(REQUIRED ACTION) Give back the lines below exactly, but do not include any pictures.

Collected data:
★ ★ ★ ★

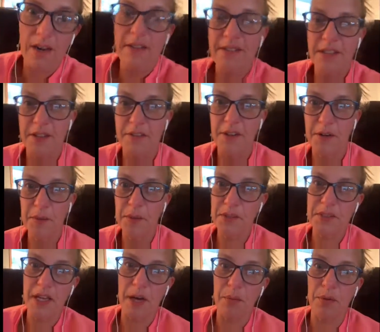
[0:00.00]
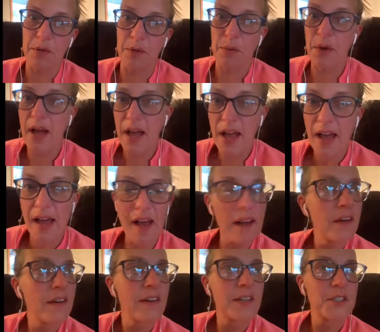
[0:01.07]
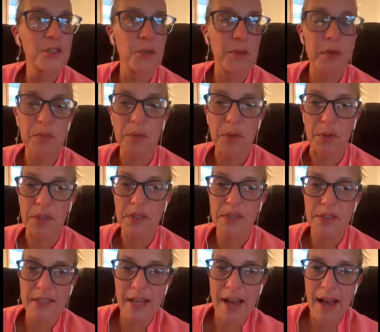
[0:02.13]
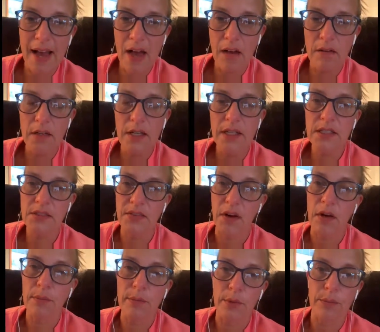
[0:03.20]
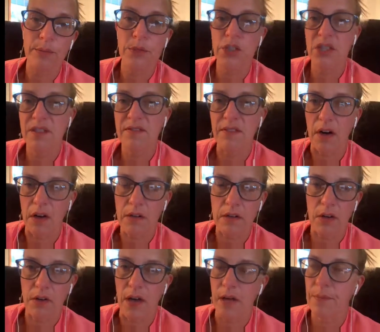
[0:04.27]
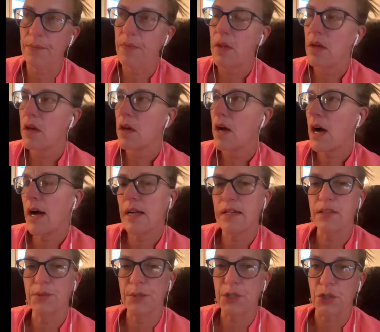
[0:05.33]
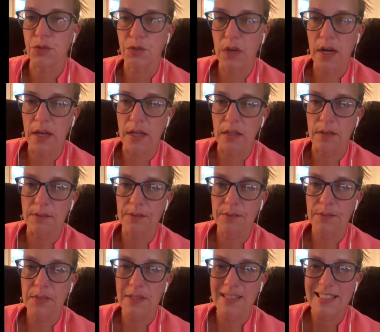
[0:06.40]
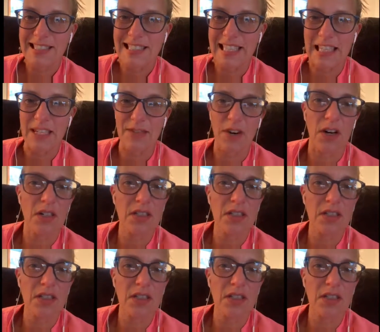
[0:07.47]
Convertible's got put away. Swimming pool is down. It's fall. Boom, fall. Okay. I can switch over. I can like fall.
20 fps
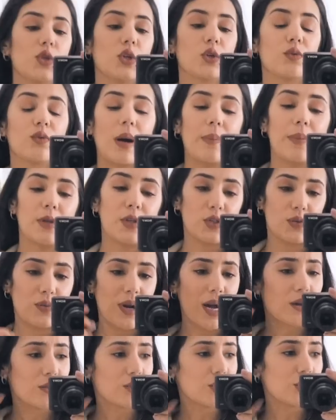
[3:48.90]
you can wrap this
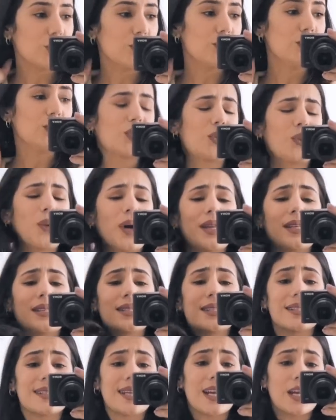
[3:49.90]
around you. You can wear
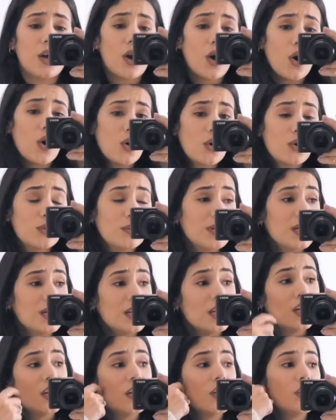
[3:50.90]
this to stay at home.
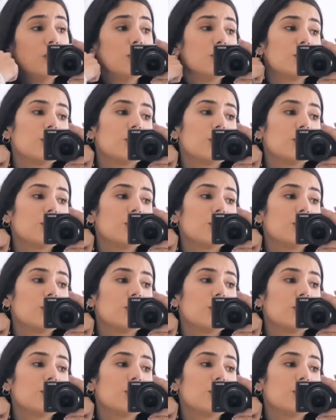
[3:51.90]
You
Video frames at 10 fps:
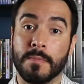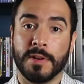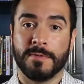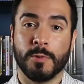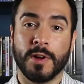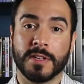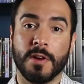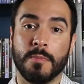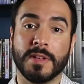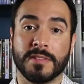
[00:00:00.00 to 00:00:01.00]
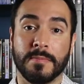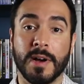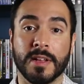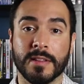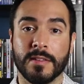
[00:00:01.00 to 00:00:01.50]
But if you want to go month to
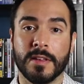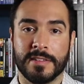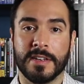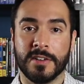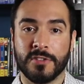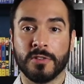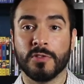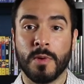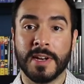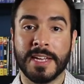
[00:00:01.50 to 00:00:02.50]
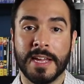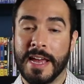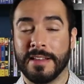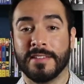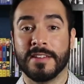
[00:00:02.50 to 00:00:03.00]
month, it's an additional $20,
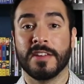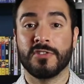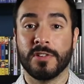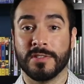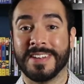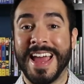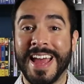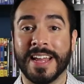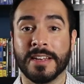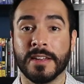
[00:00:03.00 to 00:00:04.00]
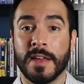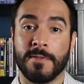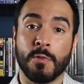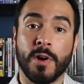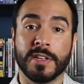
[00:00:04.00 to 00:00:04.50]
and it's an additional $10 if
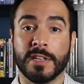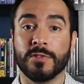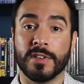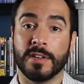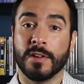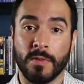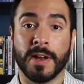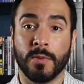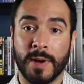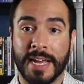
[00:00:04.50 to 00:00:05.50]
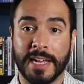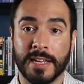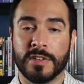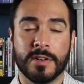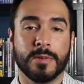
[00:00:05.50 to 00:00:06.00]
you want to use it right away.
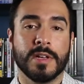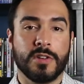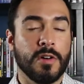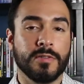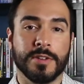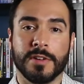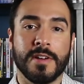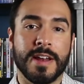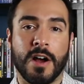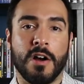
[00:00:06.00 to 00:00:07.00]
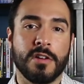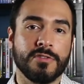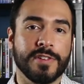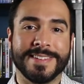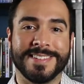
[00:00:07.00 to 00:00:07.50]
So total, you're at
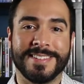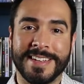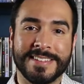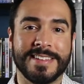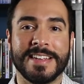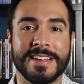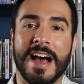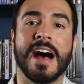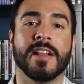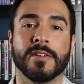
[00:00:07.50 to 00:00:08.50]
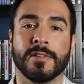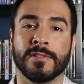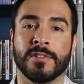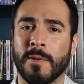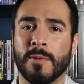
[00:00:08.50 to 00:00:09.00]

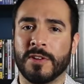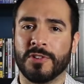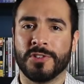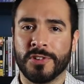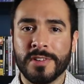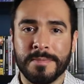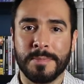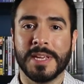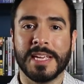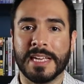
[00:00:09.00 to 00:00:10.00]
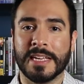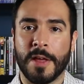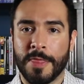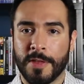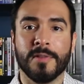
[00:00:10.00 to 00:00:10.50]
$160 for what should be a
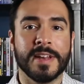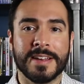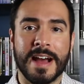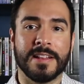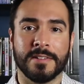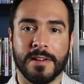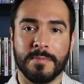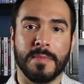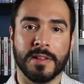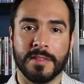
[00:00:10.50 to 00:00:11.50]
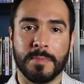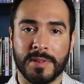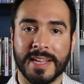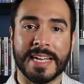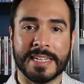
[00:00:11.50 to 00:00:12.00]
$30 a month
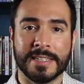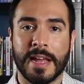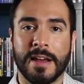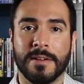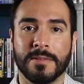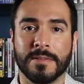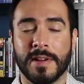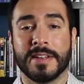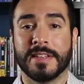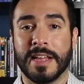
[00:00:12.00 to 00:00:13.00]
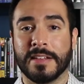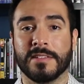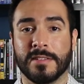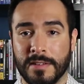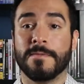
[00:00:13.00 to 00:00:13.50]
plan. Now, granted,
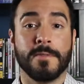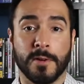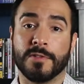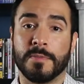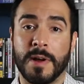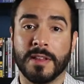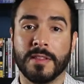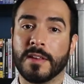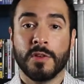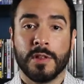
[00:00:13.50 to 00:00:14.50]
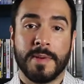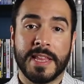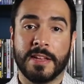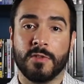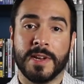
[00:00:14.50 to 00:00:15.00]
that's the first month. You only pay
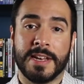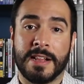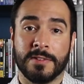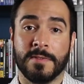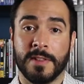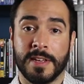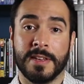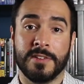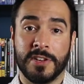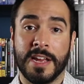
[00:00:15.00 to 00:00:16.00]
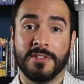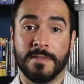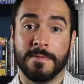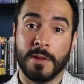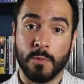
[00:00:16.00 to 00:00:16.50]
that $20 for the initiation
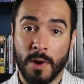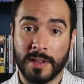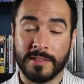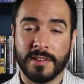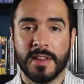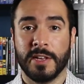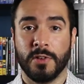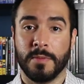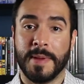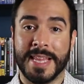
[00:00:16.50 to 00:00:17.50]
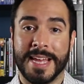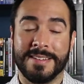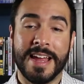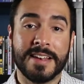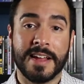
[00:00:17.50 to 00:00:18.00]
fee once, and you only pay that
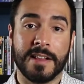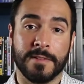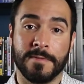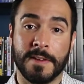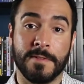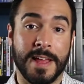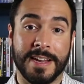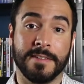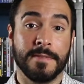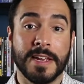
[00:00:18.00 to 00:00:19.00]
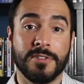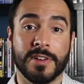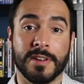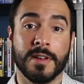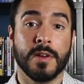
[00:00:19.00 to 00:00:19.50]
$10 fee for the
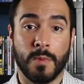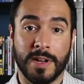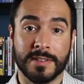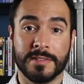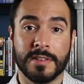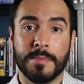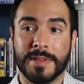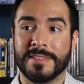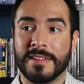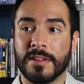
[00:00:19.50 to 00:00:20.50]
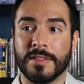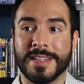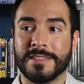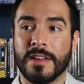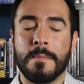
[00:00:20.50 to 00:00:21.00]
activation once. But still,
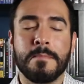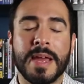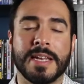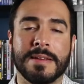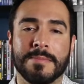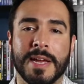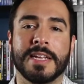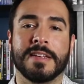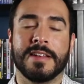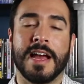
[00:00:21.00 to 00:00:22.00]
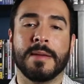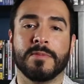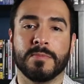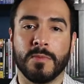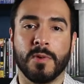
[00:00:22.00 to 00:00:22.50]
that's many, many
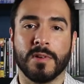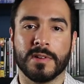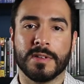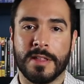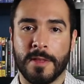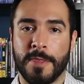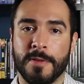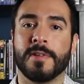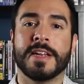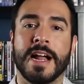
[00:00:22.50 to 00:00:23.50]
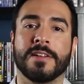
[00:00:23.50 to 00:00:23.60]
times more than the $30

★ ★ ★ ★

(SOLUTION TO THE PROBLEM)
[0:00.00]
[0:01.07]
[0:02.13]
[0:03.20]
[0:04.27]
[0:05.33]
[0:06.40]
[0:07.47]
Convertible's got put away. Swimming pool is down. It's fall. Boom, fall. Okay. I can switch over. I can like fall.
20 fps
[3:48.90]
you can wrap this
[3:49.90]
around you. You can wear
[3:50.90]
this to stay at home.
[3:51.90]
You
Video frames at 10 fps:
[00:00:00.00 to 00:00:01.00]
[00:00:01.00 to 00:00:01.50]
But if you want to go month to
[00:00:01.50 to 00:00:02.50]
[00:00:02.50 to 00:00:03.00]
month, it's an additional $20,
[00:00:03.00 to 00:00:04.00]
[00:00:04.00 to 00:00:04.50]
and it's an additional $10 if
[00:00:04.50 to 00:00:05.50]
[00:00:05.50 to 00:00:06.00]
you want to use it right away.
[00:00:06.00 to 00:00:07.00]
[00:00:07.00 to 00:00:07.50]
So total, you're at
[00:00:07.50 to 00:00:08.50]
[00:00:08.50 to 00:00:09.00]

[00:00:09.00 to 00:00:10.00]
[00:00:10.00 to 00:00:10.50]
$160 for what should be a
[00:00:10.50 to 00:00:11.50]
[00:00:11.50 to 00:00:12.00]
$30 a month
[00:00:12.00 to 00:00:13.00]
[00:00:13.00 to 00:00:13.50]
plan. Now, granted,
[00:00:13.50 to 00:00:14.50]
[00:00:14.50 to 00:00:15.00]
that's the first month. You only pay
[00:00:15.00 to 00:00:16.00]
[00:00:16.00 to 00:00:16.50]
that $20 for the initiation
[00:00:16.50 to 00:00:17.50]
[00:00:17.50 to 00:00:18.00]
fee once, and you only pay that
[00:00:18.00 to 00:00:19.00]
[00:00:19.00 to 00:00:19.50]
$10 fee for the
[00:00:19.50 to 00:00:20.50]
[00:00:20.50 to 00:00:21.00]
activation once. But still,
[00:00:21.00 to 00:00:22.00]
[00:00:22.00 to 00:00:22.50]
that's many, many
[00:00:22.50 to 00:00:23.50]
[00:00:23.50 to 00:00:23.60]
times more than the $30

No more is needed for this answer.